Streaming Twitter data to Power BI with Azure
A modern data platform should be able to handle streaming data, both in batch and real time. We as a society have come to expect organizations and people to respond to situations fast . We cannot always wait a day until the data warehouse has processed the nightly batch to analyze the data the next day. Data needs to be addressed right in time, and some data needs to be handled faster than others.
So, we could build two solutions: one for operation purposes that reacts to data right away, and one for the strategic operations. However, wouldn't it be nice if it all was consistent with each other? Do we really want 10 silo's for 10 problems that have 75% overlap? It sure creates more jobs for us consultants in BI, but that is not the goal of the client I think?
So, how do we integrate streaming data in a dataplatform? Azure gives us a tool to streamline streaming data, it is called an Event Hub. Event Hubs represents the "front door" for an event pipeline, often called an event ingestor in solution architectures. An event ingestor is a component or service that sits between event publishers and event consumers to decouple the production of an event stream from the consumption of those events. Event Hubs provides a unified streaming platform with time retention buffer, decoupling event producers from event consumers (taken from https://azure.microsoft.com/en-us/services/event-hubs/).
So why would you use a component like that? Well, Event Hubs can receive events and send that data to a live Power BI dashboard, but it can also get send to a second pipeline to the data warehouse or a data lake for long term storage. Long time storage is interesting for different questions. Imagine flying a plane and there is a problem with the air pressure; you would like to know that right away on your dashboard so you can land the plane safely, but you also might want to remember how often there were problems so you can investigate.
In this series, we are going to show how you can set up a streaming solution in Azure, streaming Twitter data to our data platform in Azure. I choose to use Twitter data, because it is a nice example of streaming data that can be interesting both real time and historical.
For starters, we are going to create an event hub namespace.
Create a new resource and choose event hub. This will create a namespace.

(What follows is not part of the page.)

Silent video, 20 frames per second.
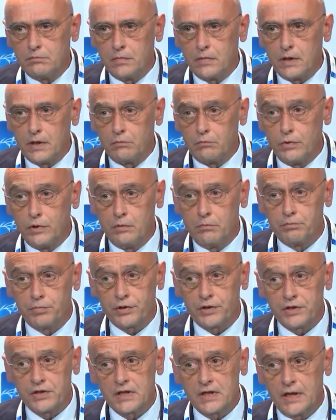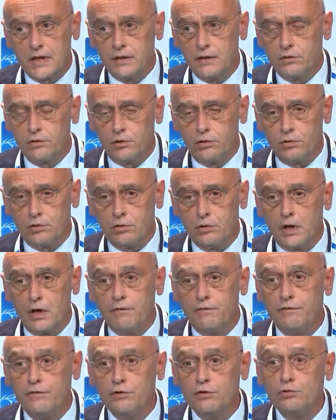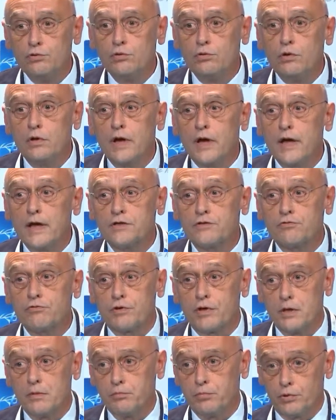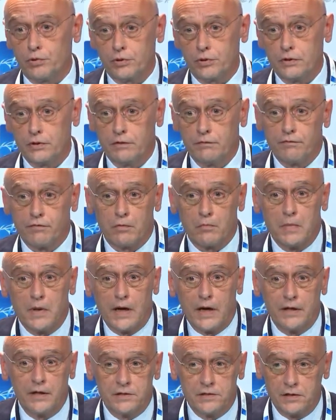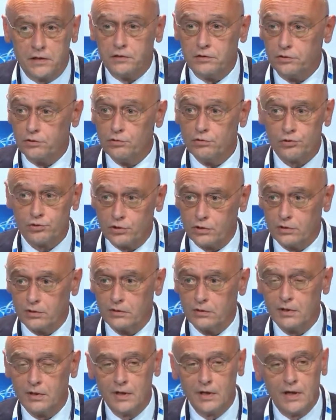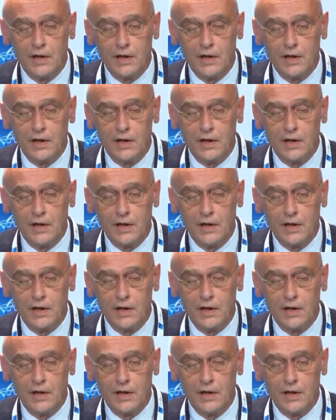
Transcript: and will present you a few case reports from my institution,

The name has to be unique, choose a subscription and a resource group. you can create a new resource group if you desire. For this tutorial we are going to create the basic tier which costs around 9 euro's a month. Review the settings and click create.

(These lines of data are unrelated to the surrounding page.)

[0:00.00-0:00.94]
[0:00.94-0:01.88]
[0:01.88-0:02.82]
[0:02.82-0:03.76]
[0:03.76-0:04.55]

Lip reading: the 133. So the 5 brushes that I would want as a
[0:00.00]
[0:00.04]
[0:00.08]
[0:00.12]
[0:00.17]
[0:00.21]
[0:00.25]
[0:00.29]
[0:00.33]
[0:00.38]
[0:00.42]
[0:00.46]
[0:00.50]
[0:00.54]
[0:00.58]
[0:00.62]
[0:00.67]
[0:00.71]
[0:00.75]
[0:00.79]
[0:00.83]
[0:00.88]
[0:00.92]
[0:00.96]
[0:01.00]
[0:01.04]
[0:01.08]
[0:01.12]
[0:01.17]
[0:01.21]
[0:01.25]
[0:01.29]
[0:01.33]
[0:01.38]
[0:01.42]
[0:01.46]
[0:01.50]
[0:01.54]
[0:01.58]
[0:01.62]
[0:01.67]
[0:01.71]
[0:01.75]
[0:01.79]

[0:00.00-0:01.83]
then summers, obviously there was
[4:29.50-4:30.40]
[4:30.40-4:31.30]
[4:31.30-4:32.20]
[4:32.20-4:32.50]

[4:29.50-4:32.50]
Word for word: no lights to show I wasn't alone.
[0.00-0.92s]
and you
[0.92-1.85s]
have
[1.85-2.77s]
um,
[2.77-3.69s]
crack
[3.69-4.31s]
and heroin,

Once you have created the namespace, we can create event hubs.
Click on the + Event hub to create a new event hub.
The amount of partitions that are required depends on the amount of parallel consumer applications that consume the stream of events. For this demo we can leave it at 2.
After you have created the event hub, we can go to the resource and further configure it. In the event hub name space left hand menu, under "entities", there is a link called 'event hubs'.
One thing we need to set up, is the access to the event hub. In the left blade click Shared access policies and then click + Add. Make sure the access policy has manage, send and listen options checked. Do note the connection primary key, you will need it later.
If you want to use Twitter data, you will need a Twitter account and a Twitter application. Navigate to https://developer.twitter.com/en/apps and create a new app. Go to the application page and select the Keys and Tokens tab and remember the Consumer API Key and Consumer API Secret Key. Also, select Create under Access Token and Access Token Secret to generate the access tokens. Remember the Access Token and Access Token Secret.
Now we have an event hub that is ready to receive events, and a Twitter account that is configured to allow the sending of events. But we still need to actually stream Twitter events to our Event Hub. How do we do this?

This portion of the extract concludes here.